The underlying structural dynamic had not changed at all. Unlike the US and its allies in Asia, China does not view North Korea’s nukes as a national security threat. Rather, for Beijing, the stationing of American anti-missile systems in South Korea and US warnings of unilateral military action against North Korea are mortal threats. Mr Trump’s “art of the deal” try was oblivious to the basic historic conflict of interests between the US and China that has existed since 1991. After the fall of the Soviet Union, only one major power was capable of equalling and surpassing the economic and military power of the US, i.e. China. Slowing and coaxing China’s ascendance to prevent it from becoming a hegemon in Asia and beyond was and is the US’ natural position for the last 25 years. If Washington shuns this maxim, as Mr Trump occasionally has done with his short-term tactical U-turns, it is setting itself up to be overtaken by China in material power and global influence. Little wonder then that after Mr Trump’s adventure to win over China failed to yield concrete gains, his administration is now reverting to aspects of the traditional US posture of keeping China restrained. Following a fiery comprehensive economic dialogue between the two sides last week, tariffs on Chinese exports that Mr Trump held back as a carrot are likely to be slapped.
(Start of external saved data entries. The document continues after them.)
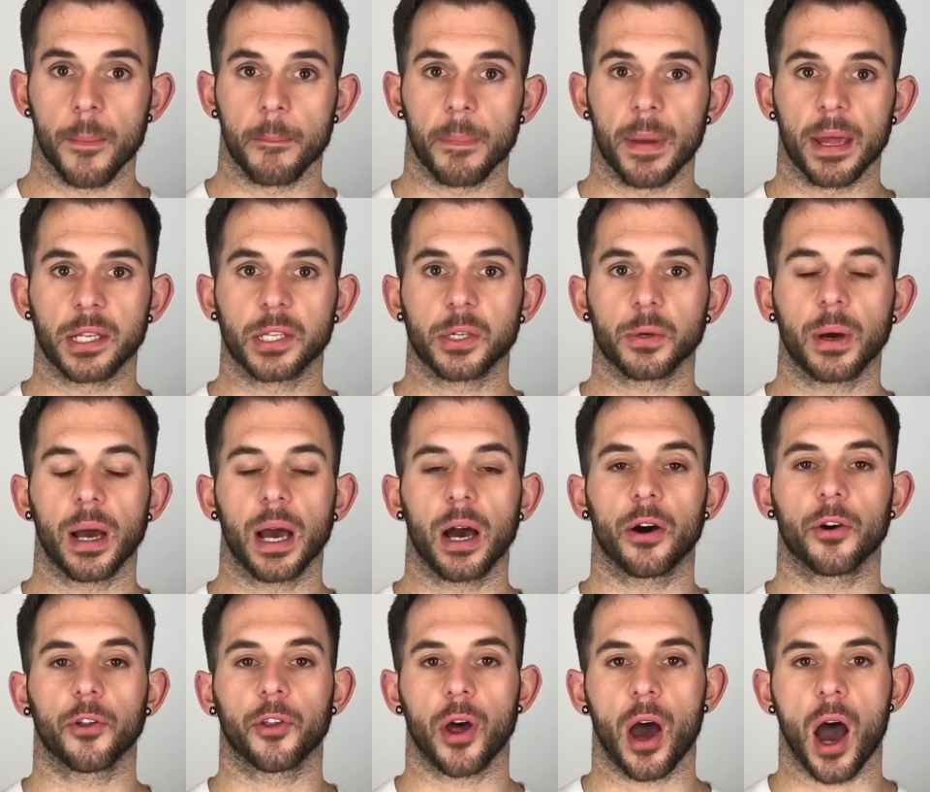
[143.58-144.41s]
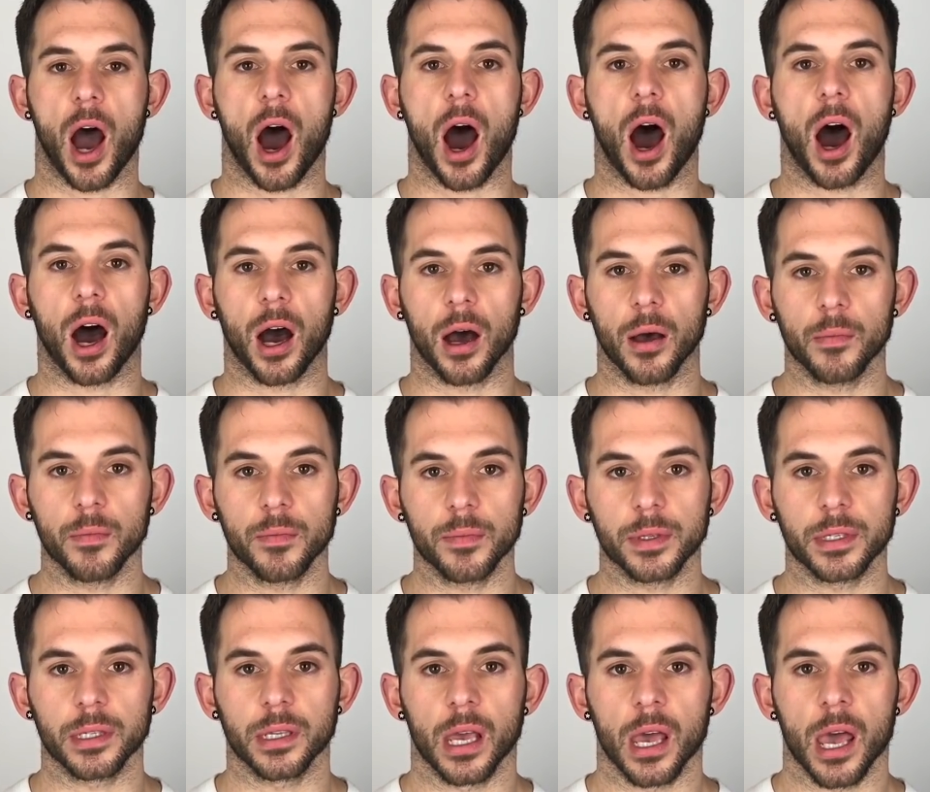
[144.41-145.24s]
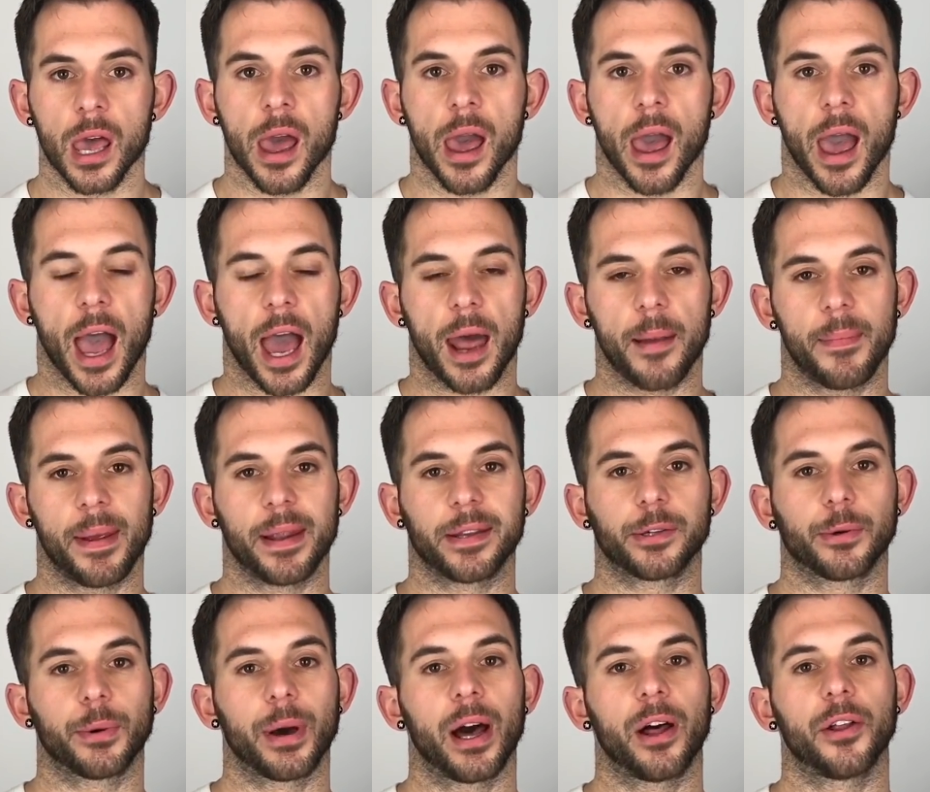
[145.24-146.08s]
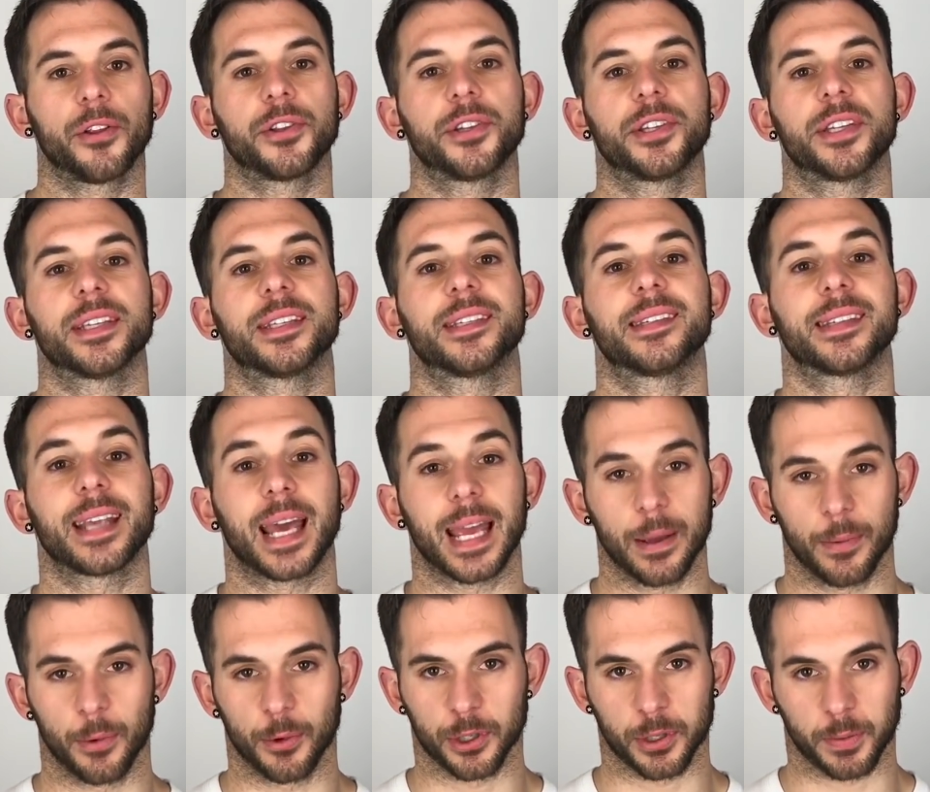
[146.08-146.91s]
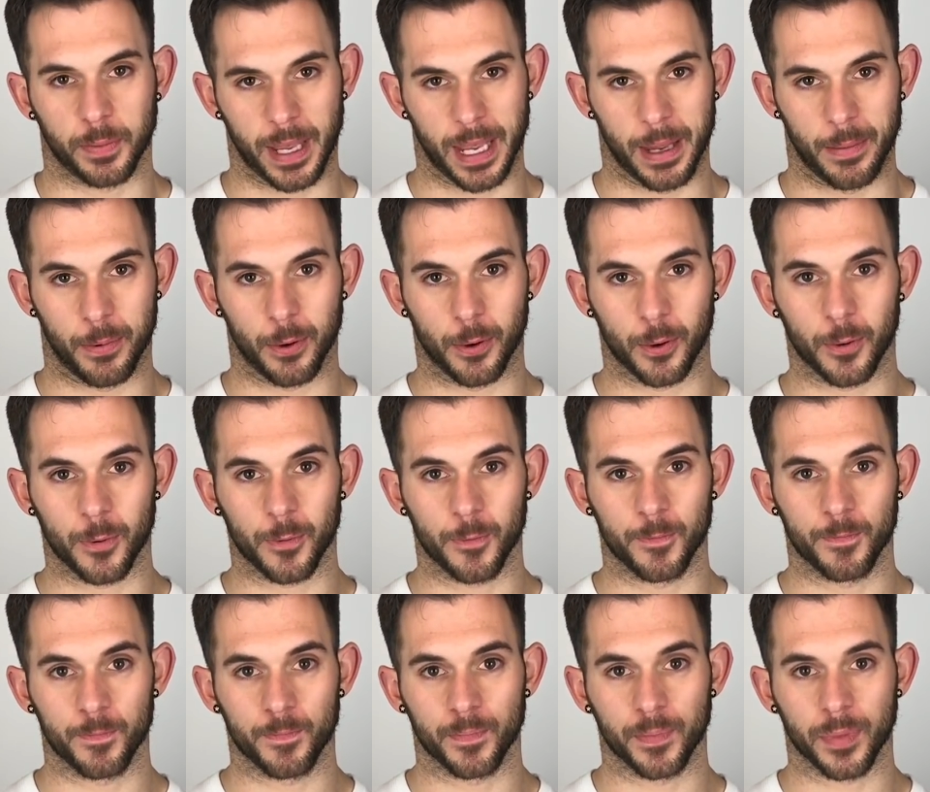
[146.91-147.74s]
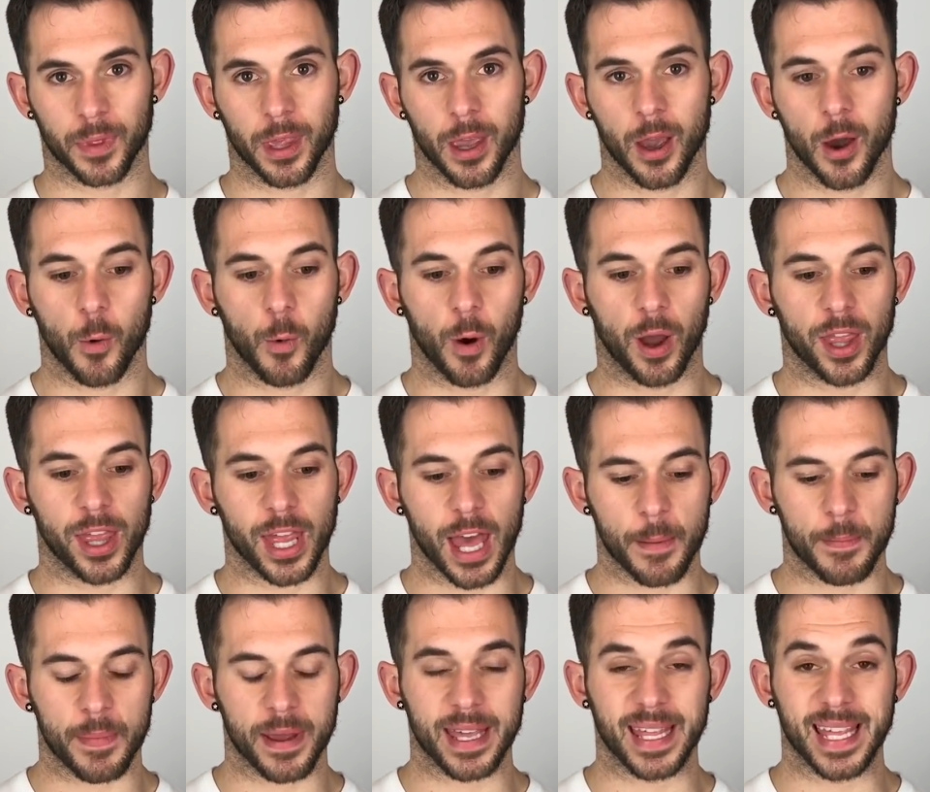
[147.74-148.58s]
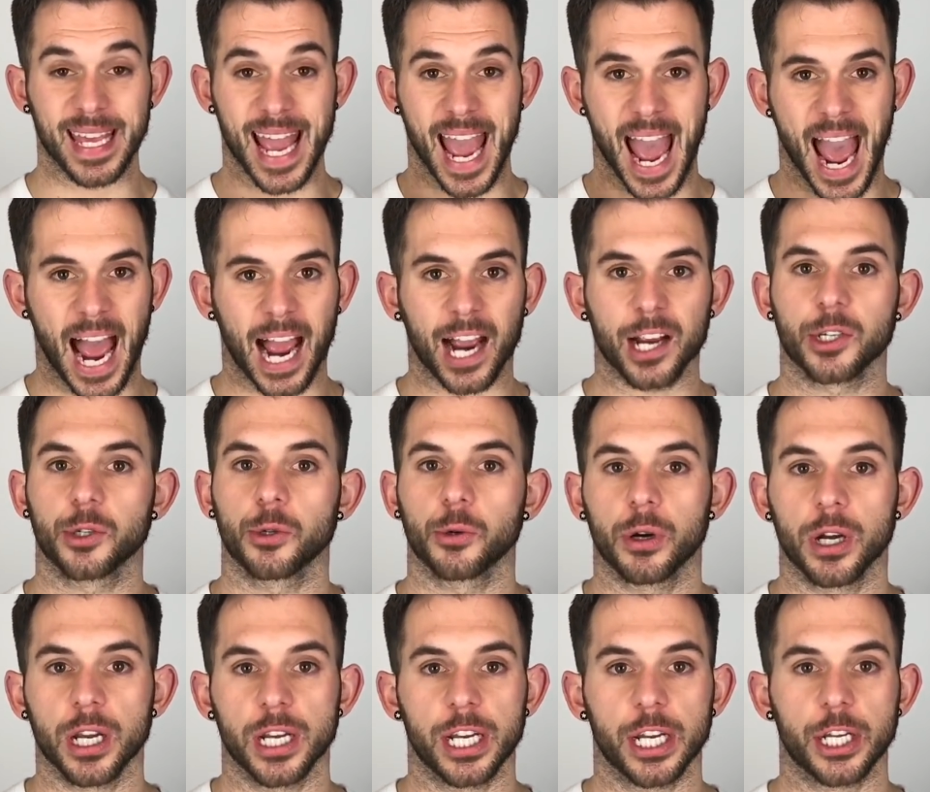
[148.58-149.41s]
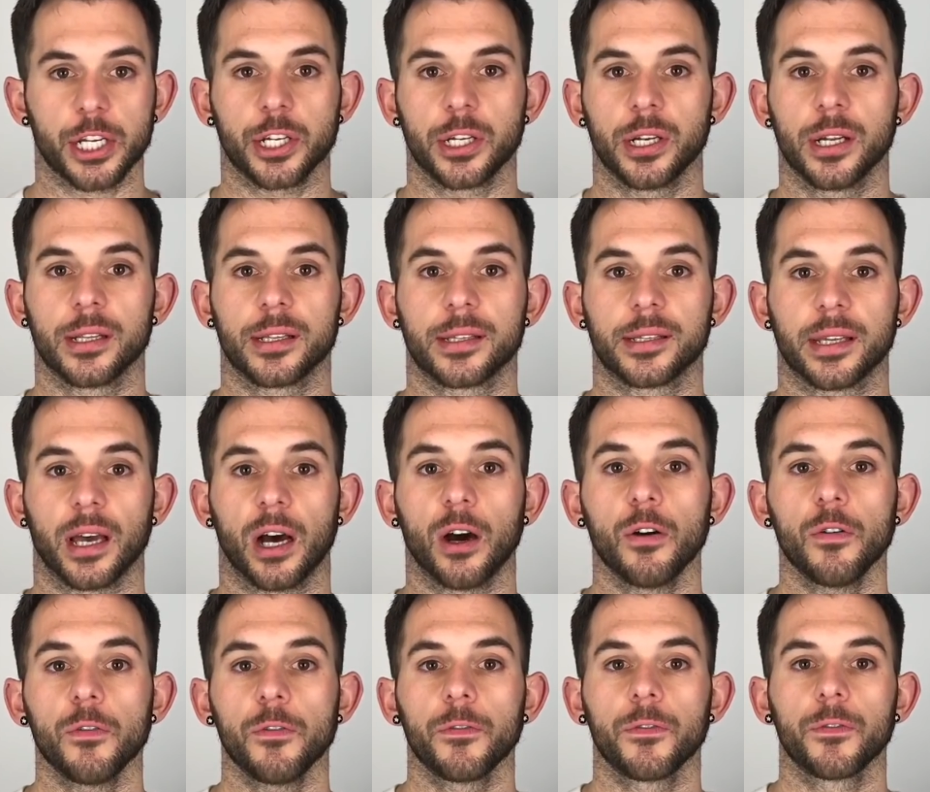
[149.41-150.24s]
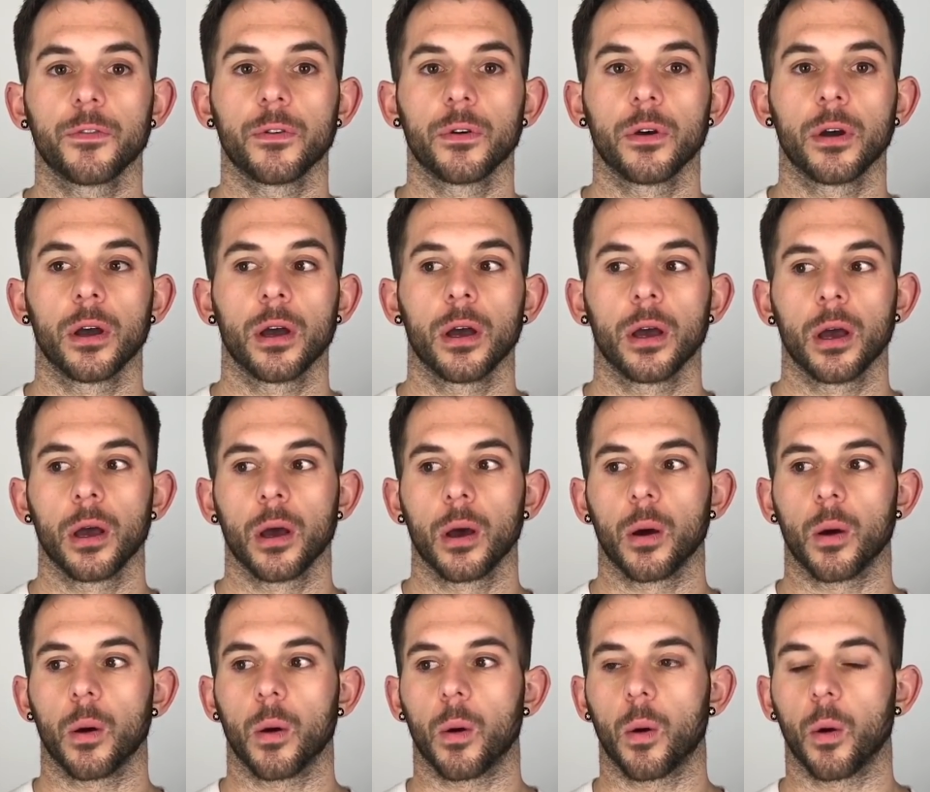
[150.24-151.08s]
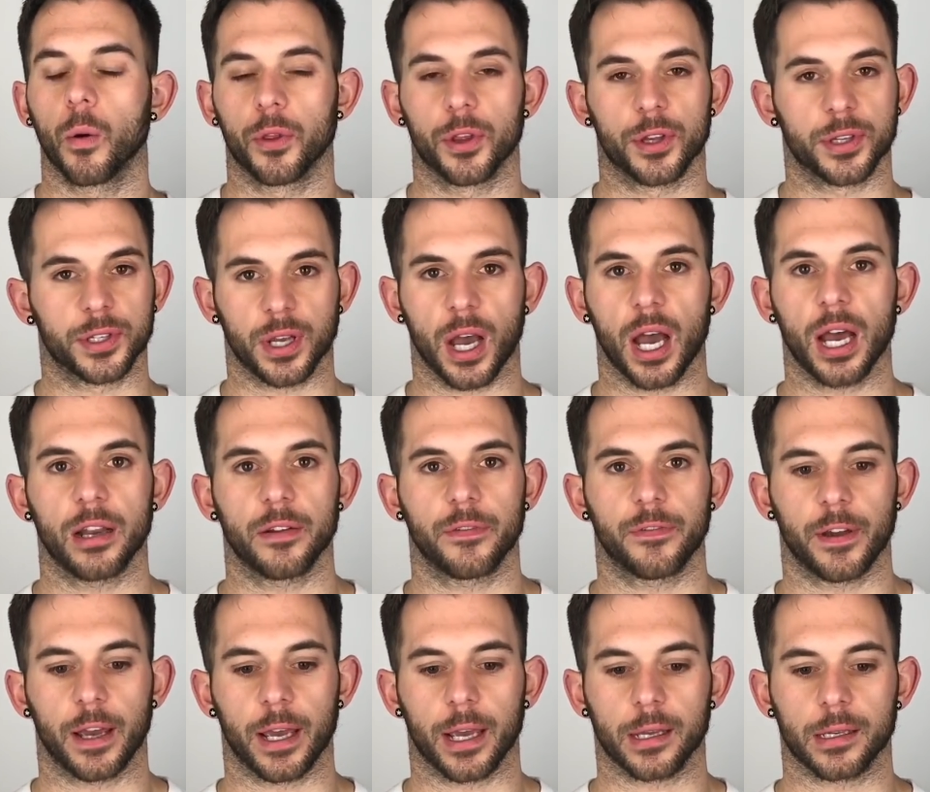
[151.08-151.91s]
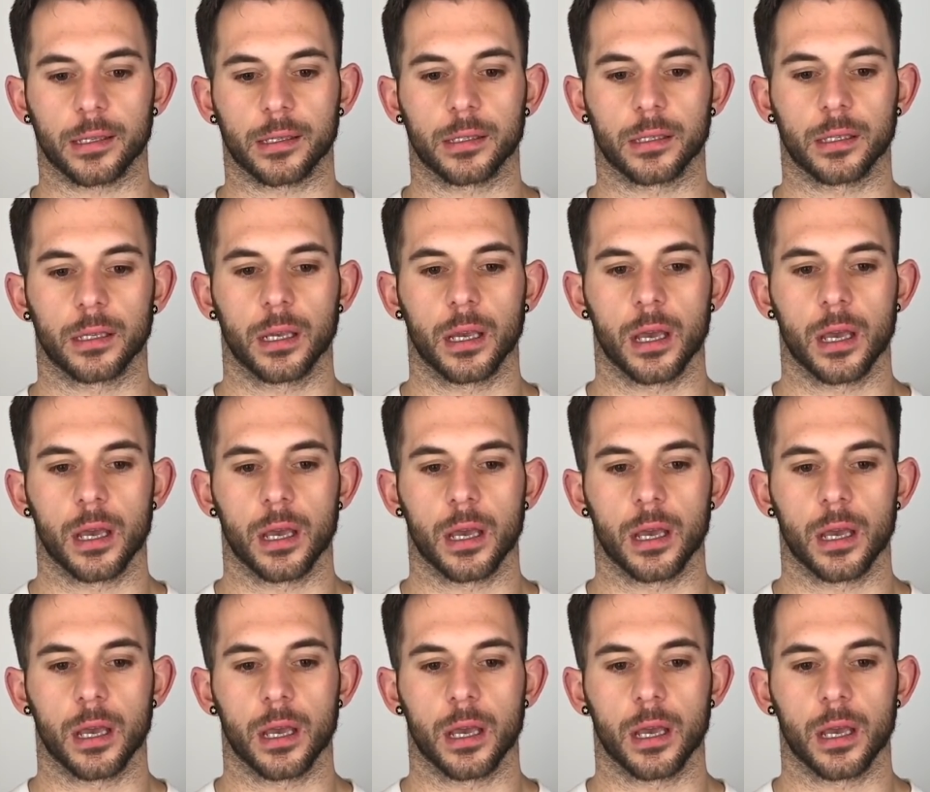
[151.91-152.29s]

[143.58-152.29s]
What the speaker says: mental health harms, and mental health disables people. Whether that be the actual condition itself or the side effects.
Reports that the US President has authorised the American Navy to prowl the South China Sea with fewer restrictions and political permissions than in the Obama era signify that China-US relations can head back to the zone of confrontation, containment and shadowboxing. But hold on! Just because Mr Trump is now hardening his line on China does not mean that countries which have disputes with Beijing can start counting on Washington’s support. The American exhortation for India and China to engage in “direct dialogue free of any coercive aspects” over the Doklam standoff is an unmistakable criticism of Beijing’s behaviour towards New Delhi. However, if push comes to shove in the Himalayas, India is realistic to know that Washington is not going to risk its complex ties with Beijing to fight alongside New Delhi. The most that India, Japan and Vietnam can expect from the Trump administration are phases when it will pressure China and spells when it will make nice with China. In the absence of a Trump doctrine that clearly identifies and paints China as a specific type of actor, the time for concerned Asian powers to come up with a joint doctrine of their own to mitigate China’s aggression is right now.